The keys to doing this well, for tech and non-tech businesses, are highlighted in his book, and he offers the following five lessons from hospitality to all entrepreneurs:

  1. Priority at every business stage on the customer. Rather than leave your customer focus at the delivery stage, and technology in the front, customer needs and expectations must be the beginning of your journey via requirements, and remembered all along the way in times of crisis and confusion, competition, growth, failure, and success.

    For example, as a potential investor, I regularly see business plans that lead with pages on the technology, and only abstractly relate to customer value and improving the total customer experience. Voice recognition and artificial intelligence are great technologies, but very few customers today can tell you how these make their life more enjoyable.

  2. Commit to continuous improvement. Customer needs and expectations are changing faster than ever these days. If you can’t anticipate and pivot to match these changes, to the extent of obsoleting your own offerings, competitors will step in and customers will leave, never to return. Improve the whole customer experience, as well as the product.

    Back in 1999, Amazon patented a feature and changed their own process and on-line commerce forever: One-click purchasing, versus re-entering name, address, and credit card information for every transaction. Who knows how many real impulse buys were committed and new customers were attracted thanks to this innovation?

  3. Focus on reputation over brand. Prioritizing reputation over brand means you care more about what others think of you than what you have to say about yourself. It forces you to prioritize the health of your organization from the inside out. It means you are listening to, and learning from, your customers, stakeholders, and what critics say.

    United Airlines, with a great brand name, found this out the hard way a few years ago when the airlines smashed a songwriter’s guitar and refused to reimburse him.
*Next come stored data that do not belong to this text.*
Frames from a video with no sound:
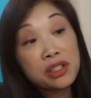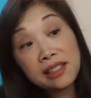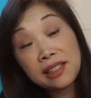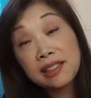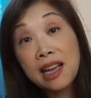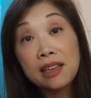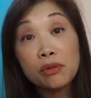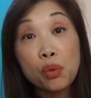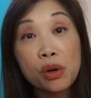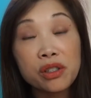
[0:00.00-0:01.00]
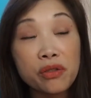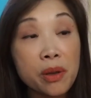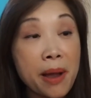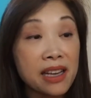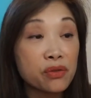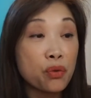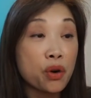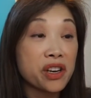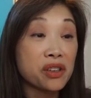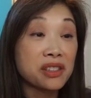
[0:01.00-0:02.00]
says it's gotten worse over the past
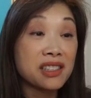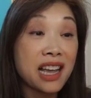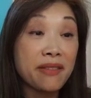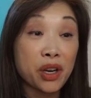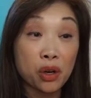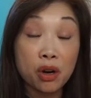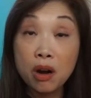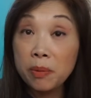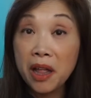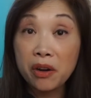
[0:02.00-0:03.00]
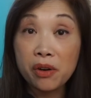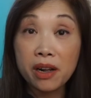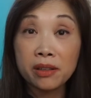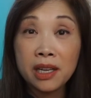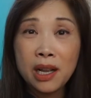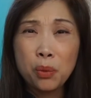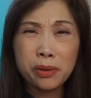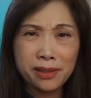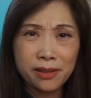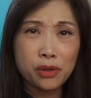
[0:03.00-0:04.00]
four years since having her gallbladder out.
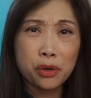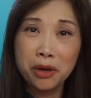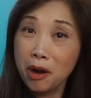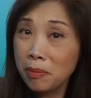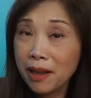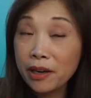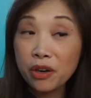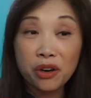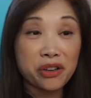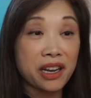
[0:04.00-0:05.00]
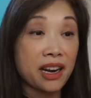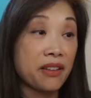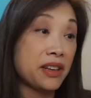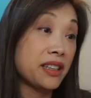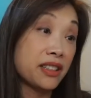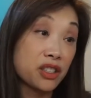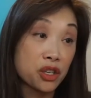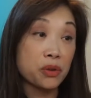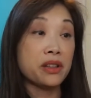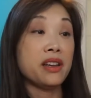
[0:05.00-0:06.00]
What does your gallbladder or your gut have anything to
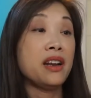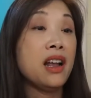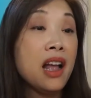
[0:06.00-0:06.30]
do with it?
He got even by going viral, so easy to do these days, costing shareholders perhaps $180 million.

  4. Ensure total alignment of all elements of your business. With every venture now worldwide, in terms of customer base, service delivery, and supply chain, the challenge is to maintain the same customer experience, while adapting to different people, places, and events. All team members must share the same mission, vision or core values.

    This requires that you recruit the best talent, train to your best, and motivate so team members all perform at their best. Break traditional management hierarchies, and build a level of trust and responsibility at all levels.

  5. Do well by doing good for others as well as yourself. Be a role model for your team in helping customers and others, to demonstrate the kind of person you want everyone to be, and create the kind of world you want to live in. Add a social value giveback, or highlight your positive impact on the environment, to increase customer delight.

Apple, for example, recently reported the use of 100% renewable energy in powering its global facilities – the first major technology company to declare and fulfill such a commitment. Google places such a premium of employee happiness, with perks and benefits, that it is regularly recognized as one of the best places to work in America.

Although these principles were derived from executive experience and success in the hospitality industry, I have easily expanded their scope to technology, and I believe these apply to every new venture. Thus I agree that in the focus on customers and employees, every entrepreneur can and should take lessons from the hospitality business.